Stored data entries
------------------------

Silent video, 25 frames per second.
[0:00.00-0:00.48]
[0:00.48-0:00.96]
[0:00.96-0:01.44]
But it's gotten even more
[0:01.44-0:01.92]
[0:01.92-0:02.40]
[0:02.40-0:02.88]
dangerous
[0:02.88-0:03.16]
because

------------------------

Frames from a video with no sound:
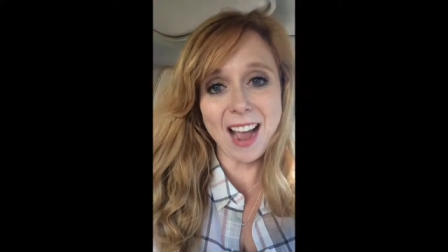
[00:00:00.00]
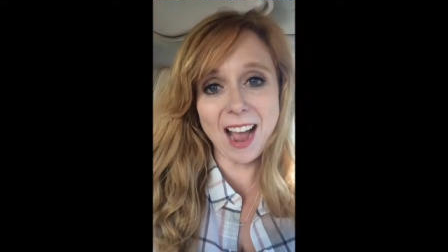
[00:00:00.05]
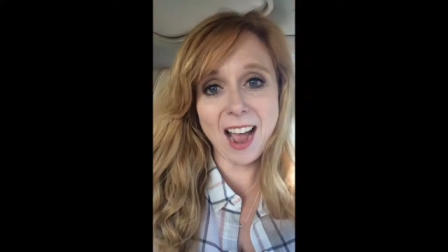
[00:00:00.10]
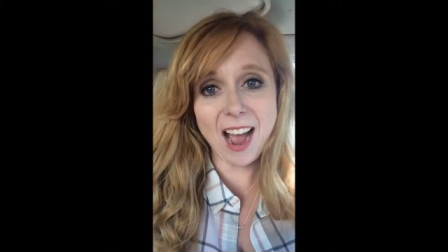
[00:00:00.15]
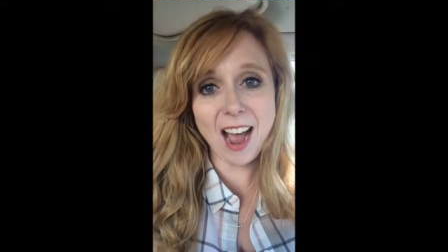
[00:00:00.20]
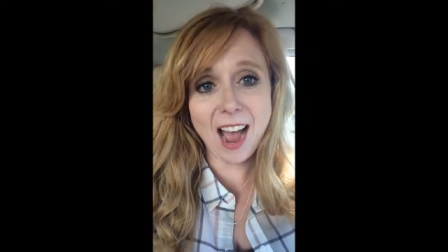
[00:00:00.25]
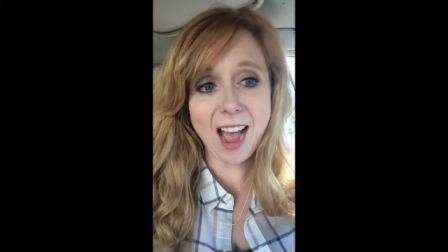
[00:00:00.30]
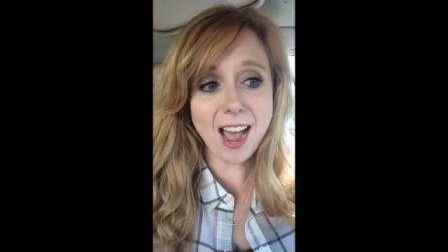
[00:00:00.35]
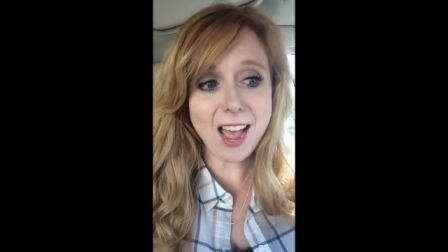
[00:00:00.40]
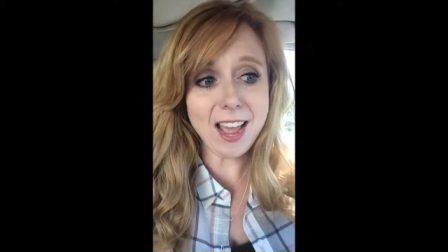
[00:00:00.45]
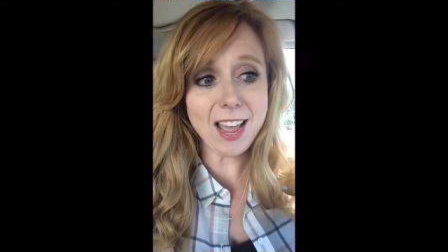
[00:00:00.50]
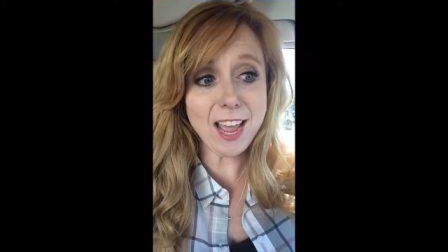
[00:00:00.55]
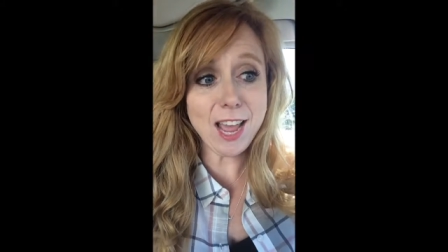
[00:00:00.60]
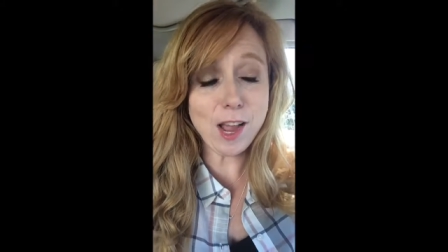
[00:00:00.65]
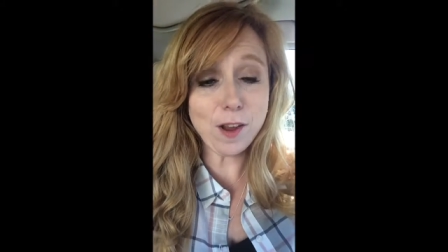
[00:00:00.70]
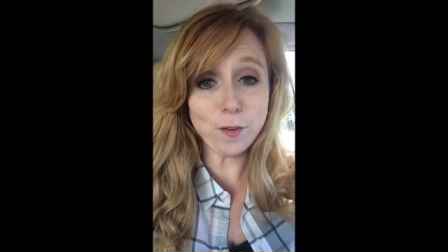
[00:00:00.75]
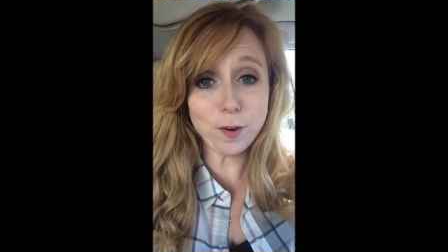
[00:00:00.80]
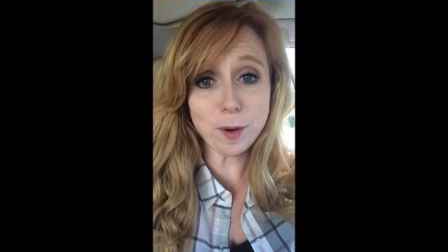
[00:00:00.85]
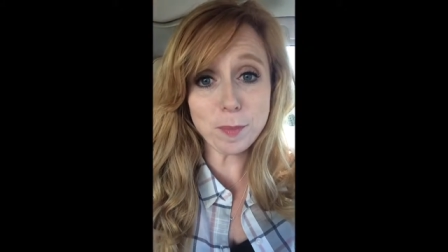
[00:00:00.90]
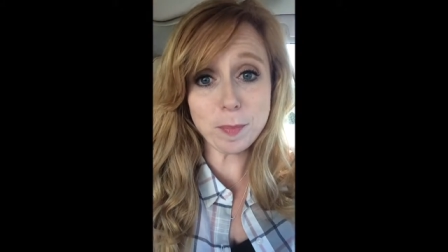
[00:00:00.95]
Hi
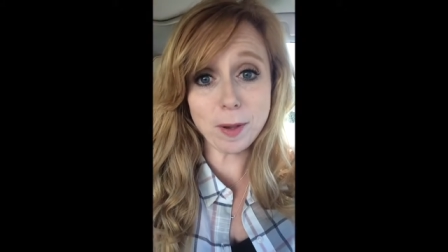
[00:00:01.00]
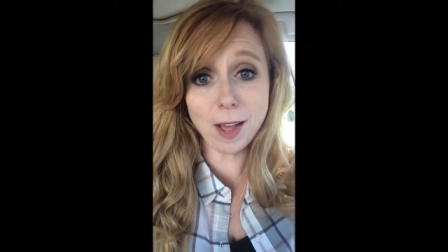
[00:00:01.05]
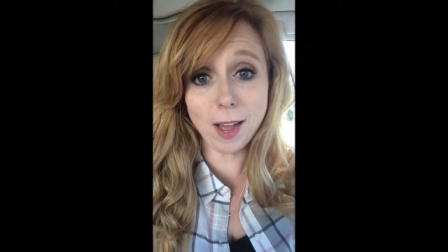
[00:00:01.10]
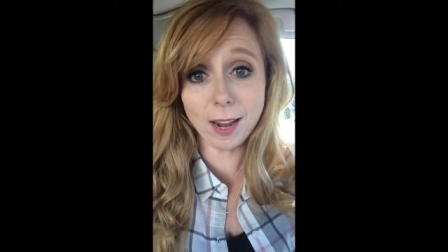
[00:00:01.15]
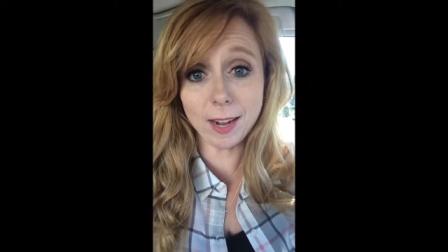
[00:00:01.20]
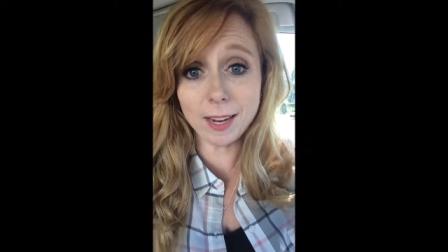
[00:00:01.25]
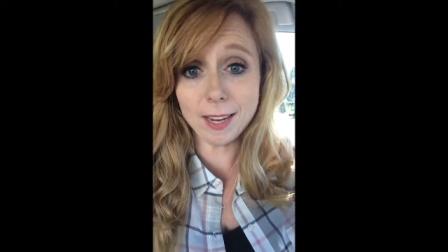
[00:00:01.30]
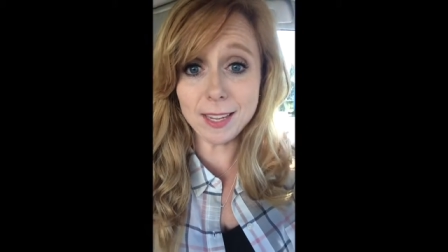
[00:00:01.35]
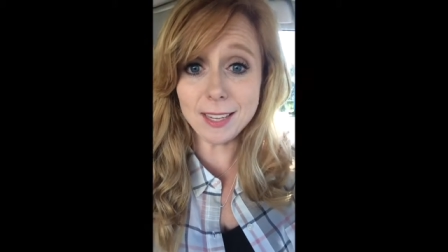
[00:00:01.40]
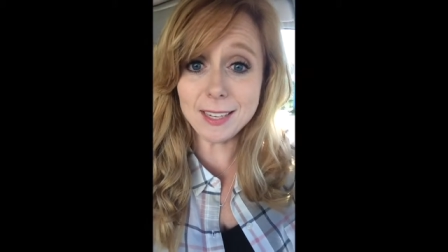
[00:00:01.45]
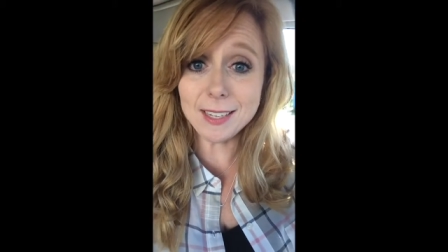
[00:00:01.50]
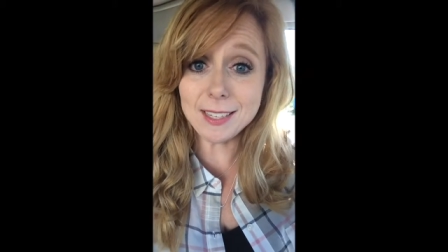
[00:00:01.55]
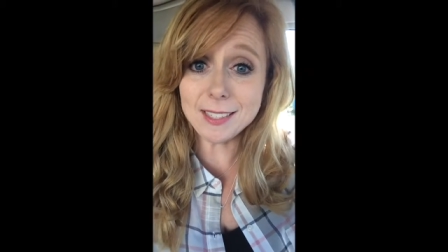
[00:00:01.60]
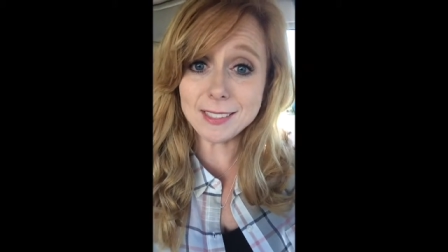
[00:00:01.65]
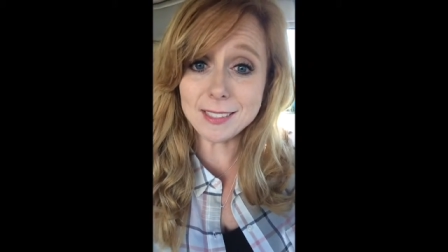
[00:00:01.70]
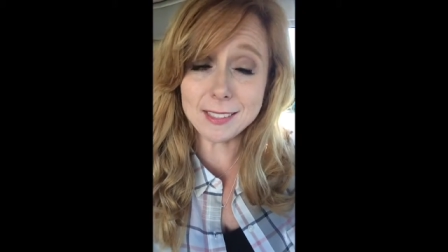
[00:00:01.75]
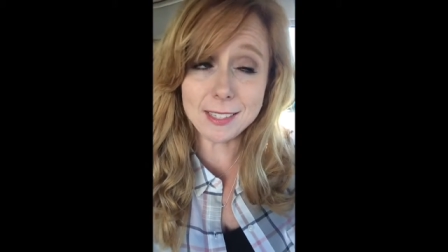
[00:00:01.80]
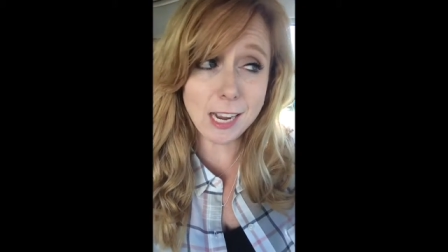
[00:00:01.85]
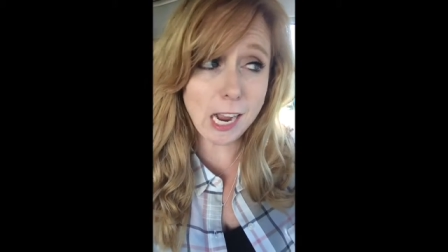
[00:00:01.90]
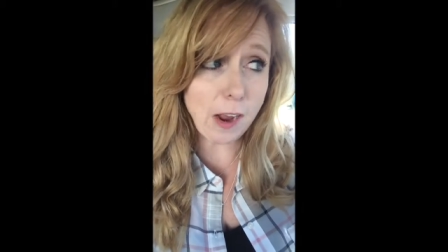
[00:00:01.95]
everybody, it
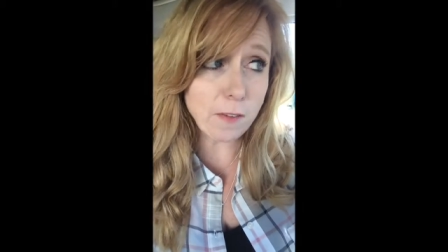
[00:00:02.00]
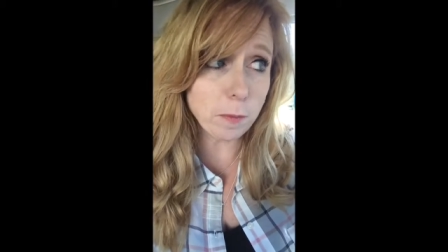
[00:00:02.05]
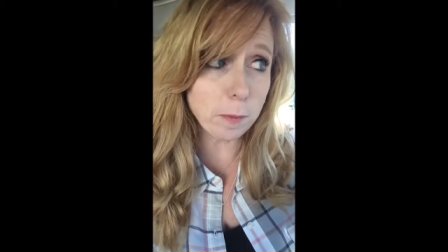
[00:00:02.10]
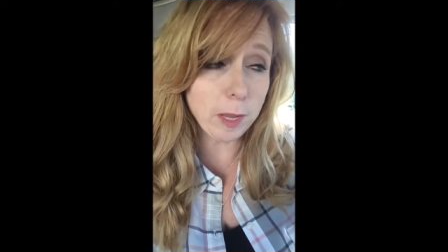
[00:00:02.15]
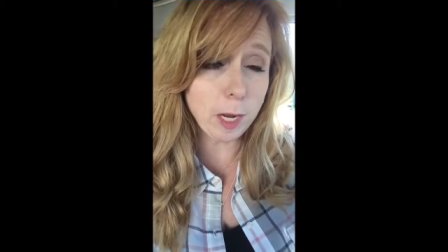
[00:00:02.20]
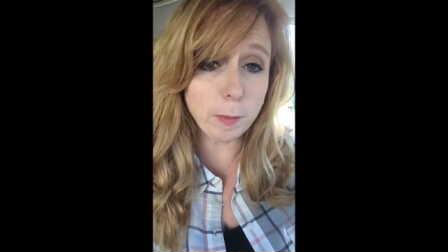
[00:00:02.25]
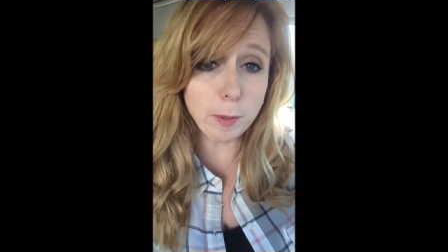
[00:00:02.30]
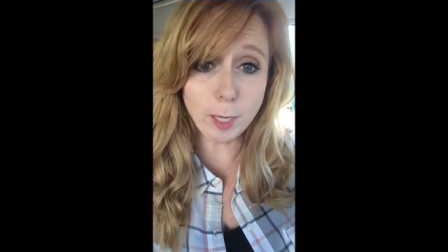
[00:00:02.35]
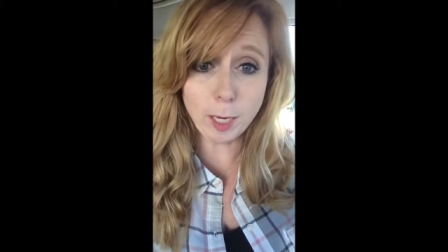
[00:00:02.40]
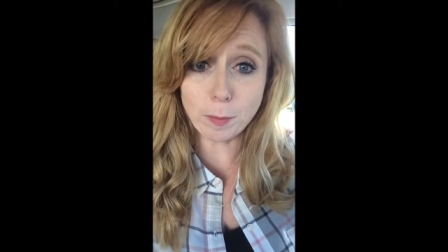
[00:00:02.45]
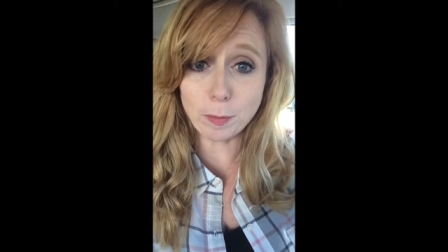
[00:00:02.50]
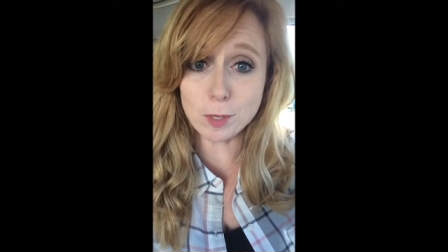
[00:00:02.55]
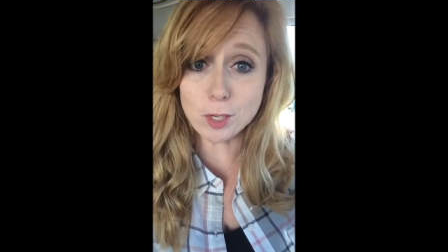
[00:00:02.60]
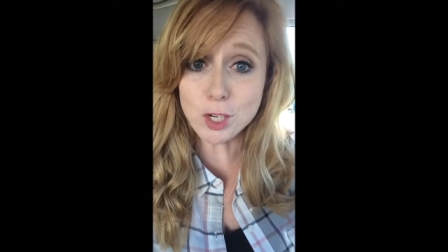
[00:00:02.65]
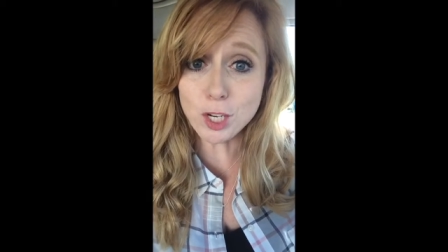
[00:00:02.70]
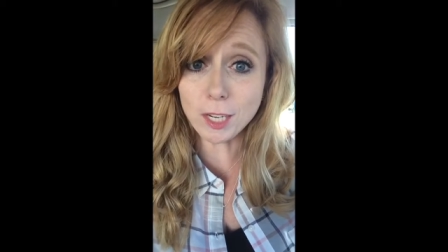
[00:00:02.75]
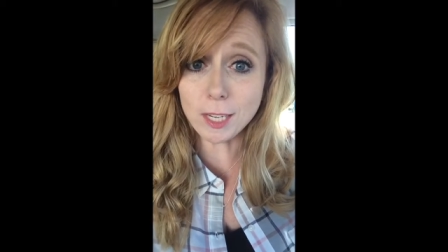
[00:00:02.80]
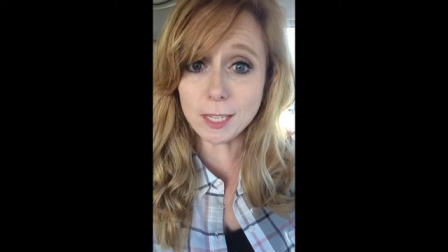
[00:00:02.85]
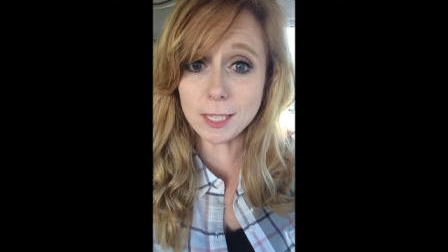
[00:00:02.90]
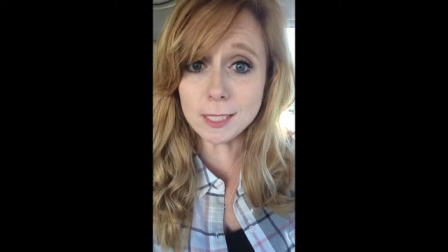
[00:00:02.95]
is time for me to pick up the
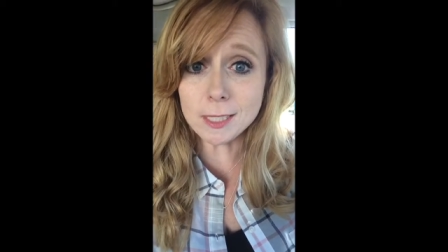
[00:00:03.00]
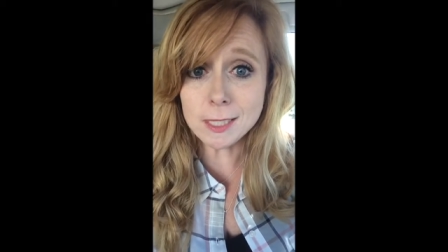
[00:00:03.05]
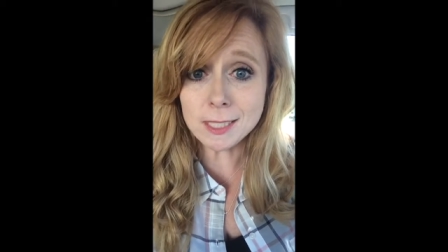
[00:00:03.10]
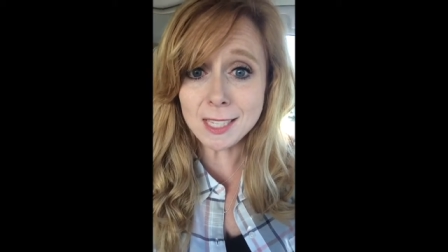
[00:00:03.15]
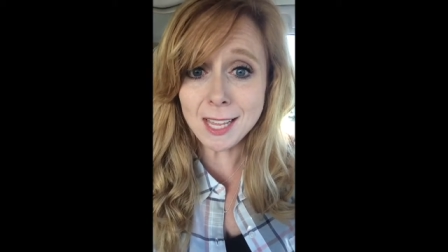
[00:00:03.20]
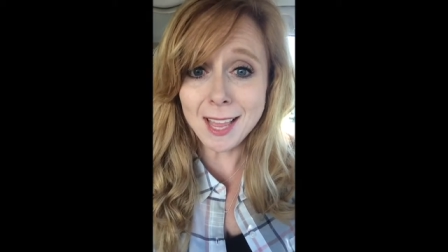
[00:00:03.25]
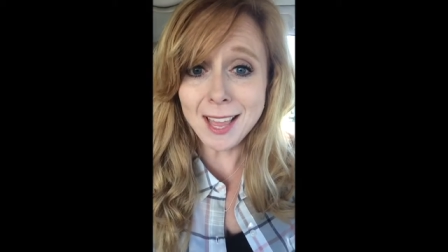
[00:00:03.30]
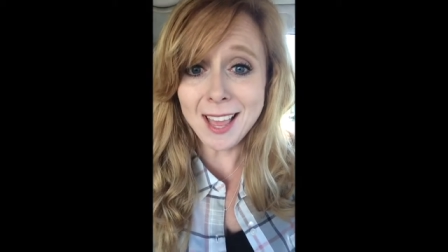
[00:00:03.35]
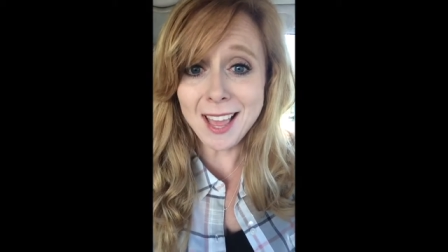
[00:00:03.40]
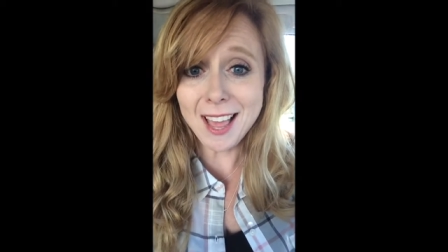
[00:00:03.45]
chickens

------------------------

- TASK GOAL
Reproduce each line of the entries in which the word "video" is found.

- ANSWER BELOW
Silent video, 25 frames per second.
Frames from a video with no sound:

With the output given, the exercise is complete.